Saturday, December 12, 2009

Magpul MBUS Review

The MBUS is a new back up “iron” sight that was introduced by Magpul.



First thought, the price is certainly right. They tend to sell for about $50 or so for a back up rear sight.

They are fairly light and they seem robust enough. Construction is primarily polymer. Like most back up iron sights, it features two apertures. They are adjustable for windage.



The only thing negative I have to say about it is I don’t like how the “ghost ring” is not rounded on the top like most metal rear sights. I am sure it is simply a personal thing, but something about it just rubs me the wrong way.



Overall, I would recommend it still, especially if you are looking for an affordable rear sight option. Well made and seemingly indestructible, like everything else made by Magpul.

UPDATE: Since this original wirting I have had quite a bit more experience with the MBUS rear sights. They are still a decent BUIS for the money, but I question their durability a little more.



This belonged to one of my brothers. He apparently tightened the sight onto his rifle a little too much and you can see the results. Magpul was very good about replacing the sight, which I expected from a stand up company such as theirs.

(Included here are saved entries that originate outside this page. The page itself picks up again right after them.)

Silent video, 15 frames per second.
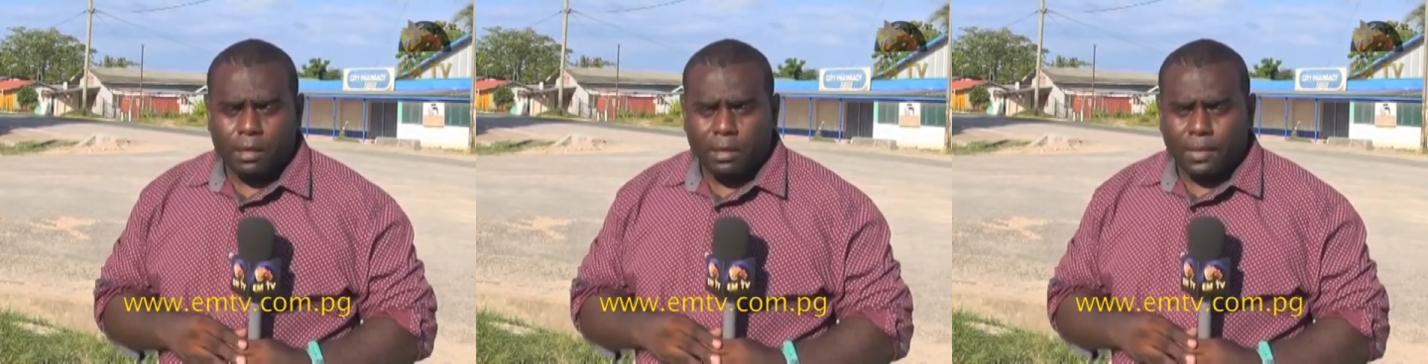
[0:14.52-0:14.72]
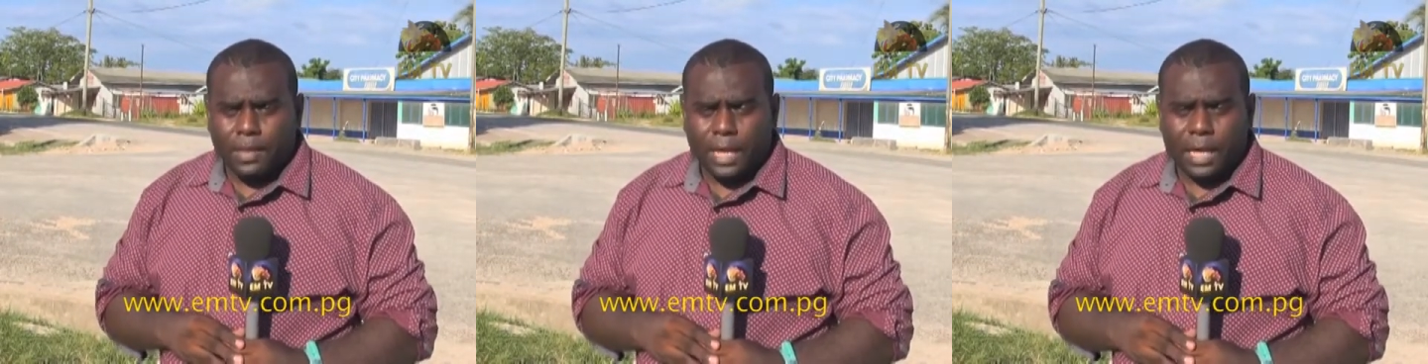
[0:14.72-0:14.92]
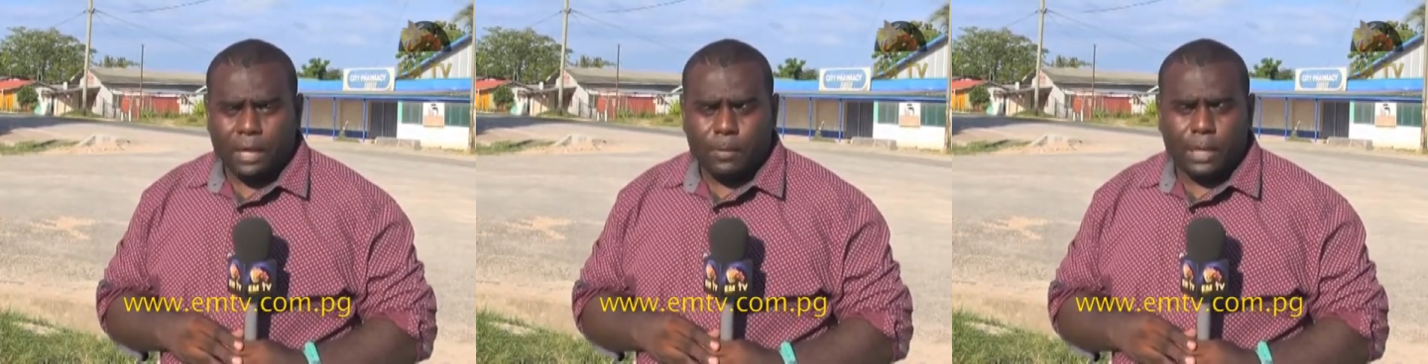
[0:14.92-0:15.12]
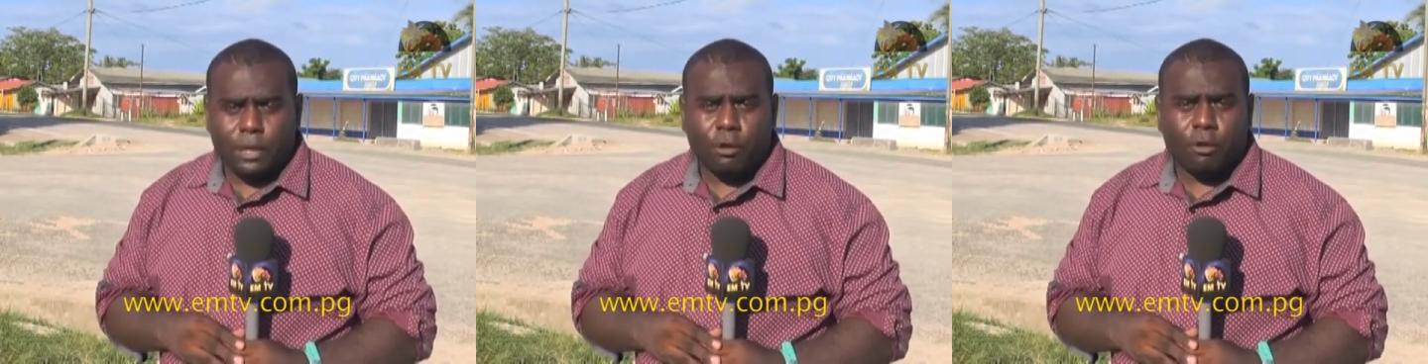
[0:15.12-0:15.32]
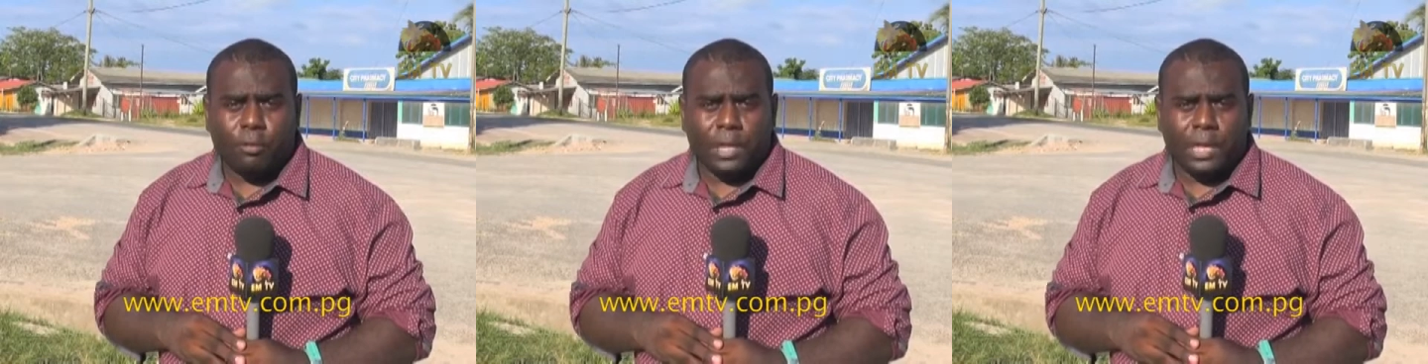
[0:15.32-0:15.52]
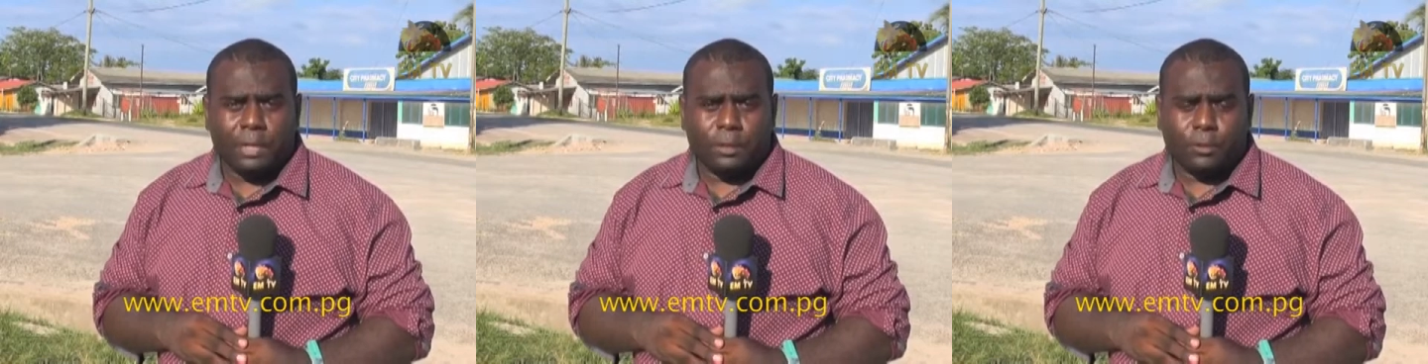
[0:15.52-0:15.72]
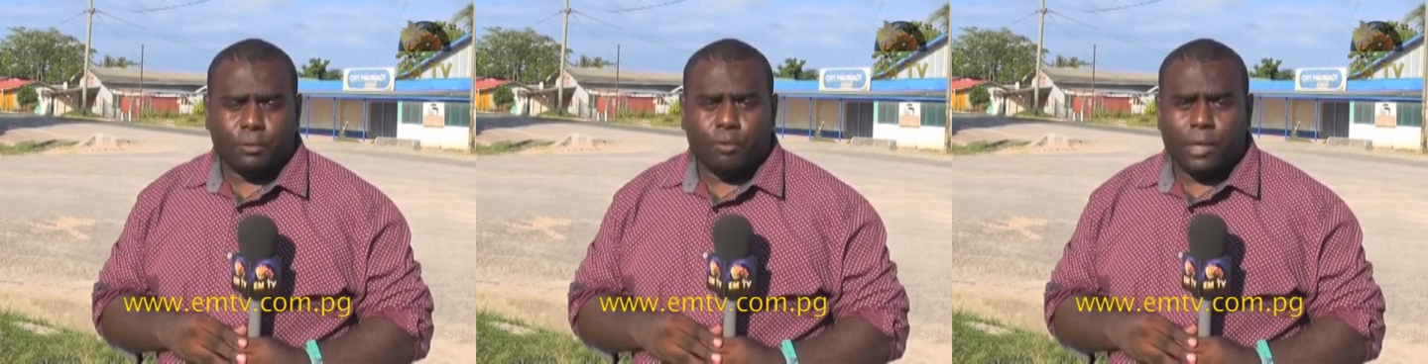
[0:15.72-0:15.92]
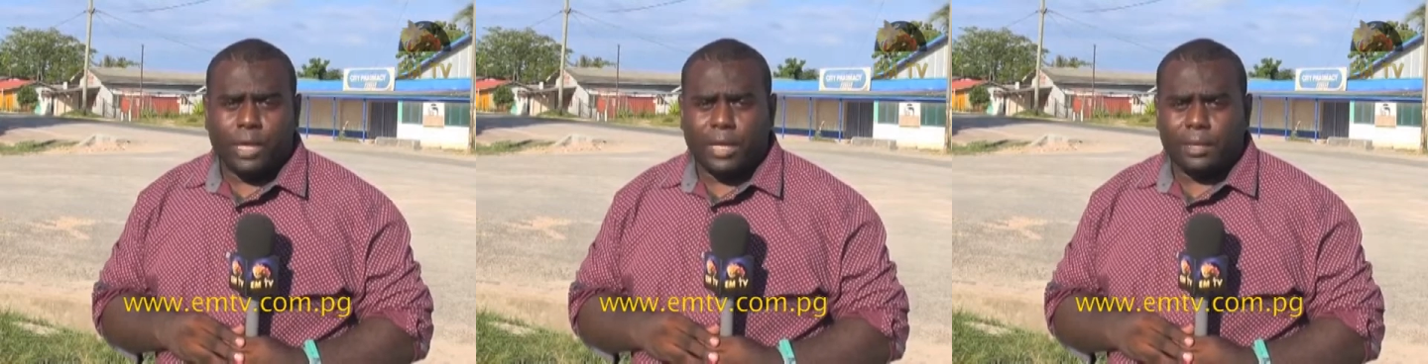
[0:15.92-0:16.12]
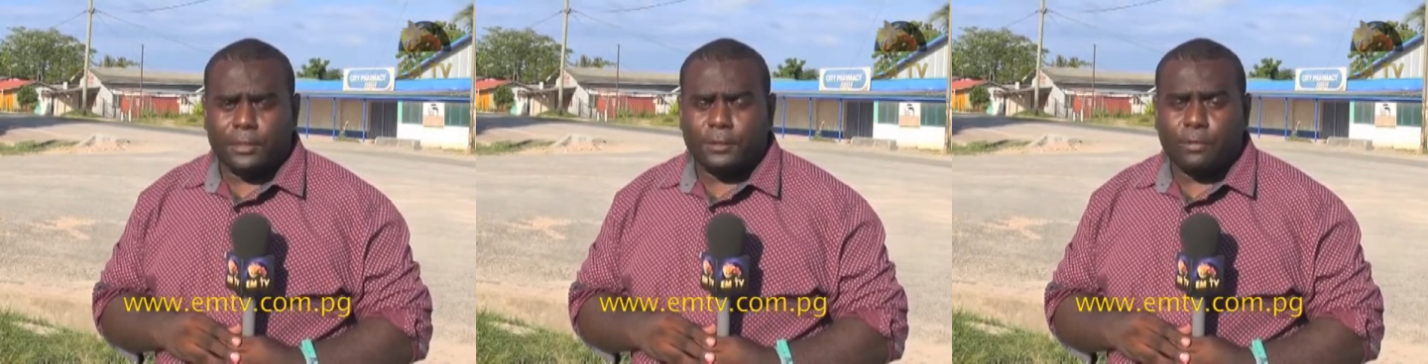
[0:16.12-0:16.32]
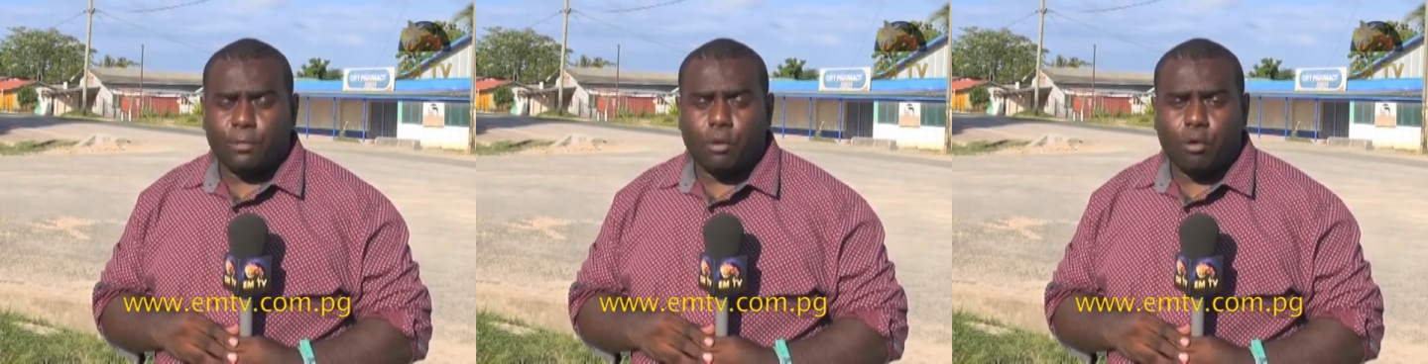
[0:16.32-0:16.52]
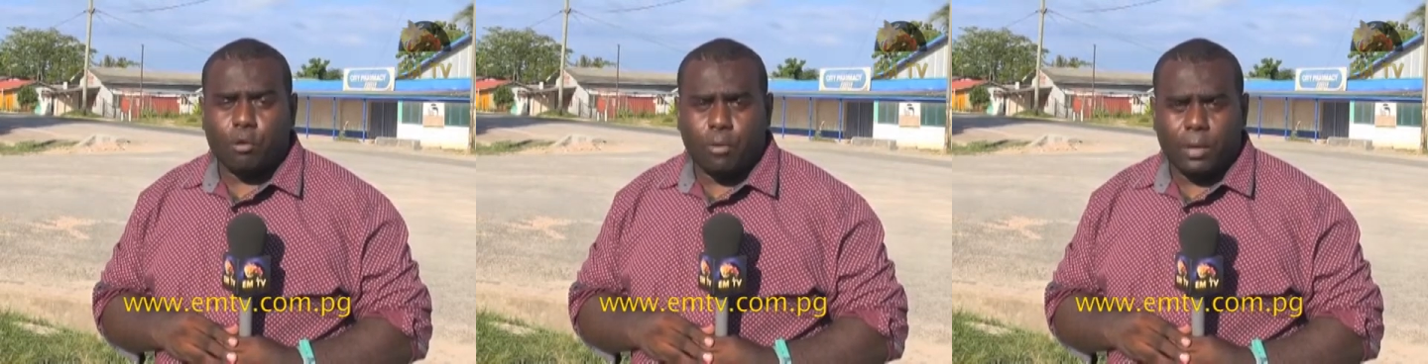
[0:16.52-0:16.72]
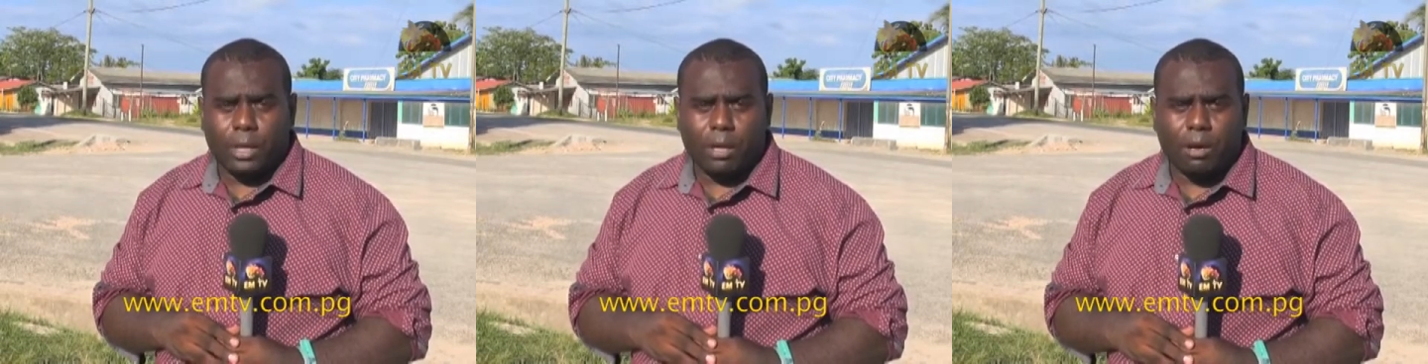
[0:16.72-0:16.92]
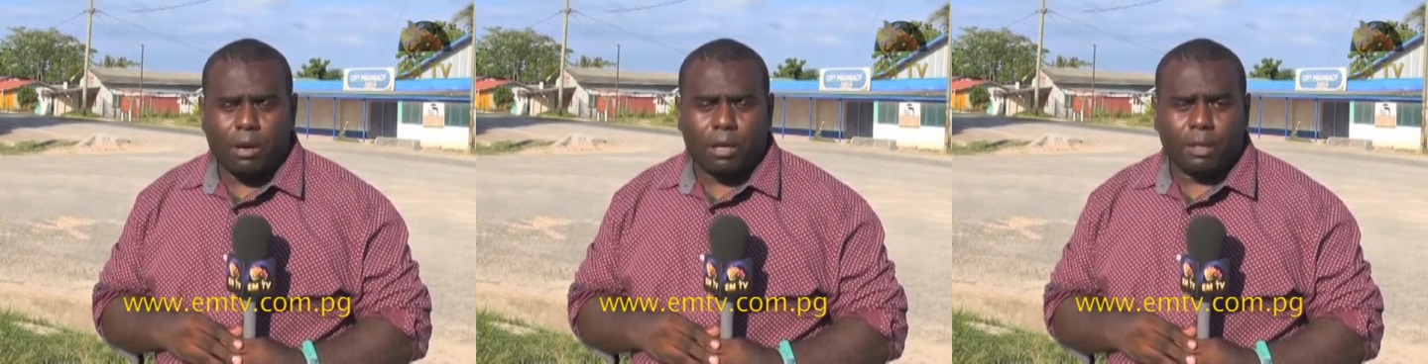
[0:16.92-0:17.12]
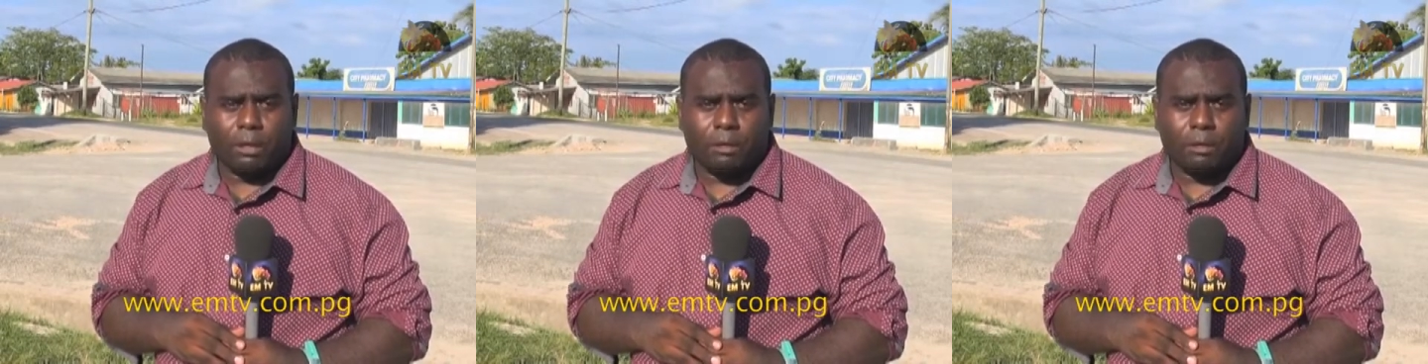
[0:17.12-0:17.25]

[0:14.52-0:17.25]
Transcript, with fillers: Nine men nominated whilst more women on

However, what it says to me is that you might not expect the same kind of durability from this sight as you would from an aluminum one from a quality manufacturer. Gotta remmeber though, it is a back up anyways, not a primary. If you need a BUIS, the MBUS seems like a good value. If you are looking for a primary rear iron sight, I'd look elsewhere.

1 comment:

Eric and Libby said...

I have been using the MBUS for a few months now. No problems with it and it keeps zero just fine. One thing you will notice is there is an elevation offset between the large and small apertures. I'm not sure if it matches the same offset you get on the standard A2 sight. It would be interesting to experiment with POI differences in using the different size apertures at a given range. The nice thing about the multiple aperture flip down design on the MBUS is that you don't get any windage change when switching apertures, like you do on a sight that rotates on the screw threads.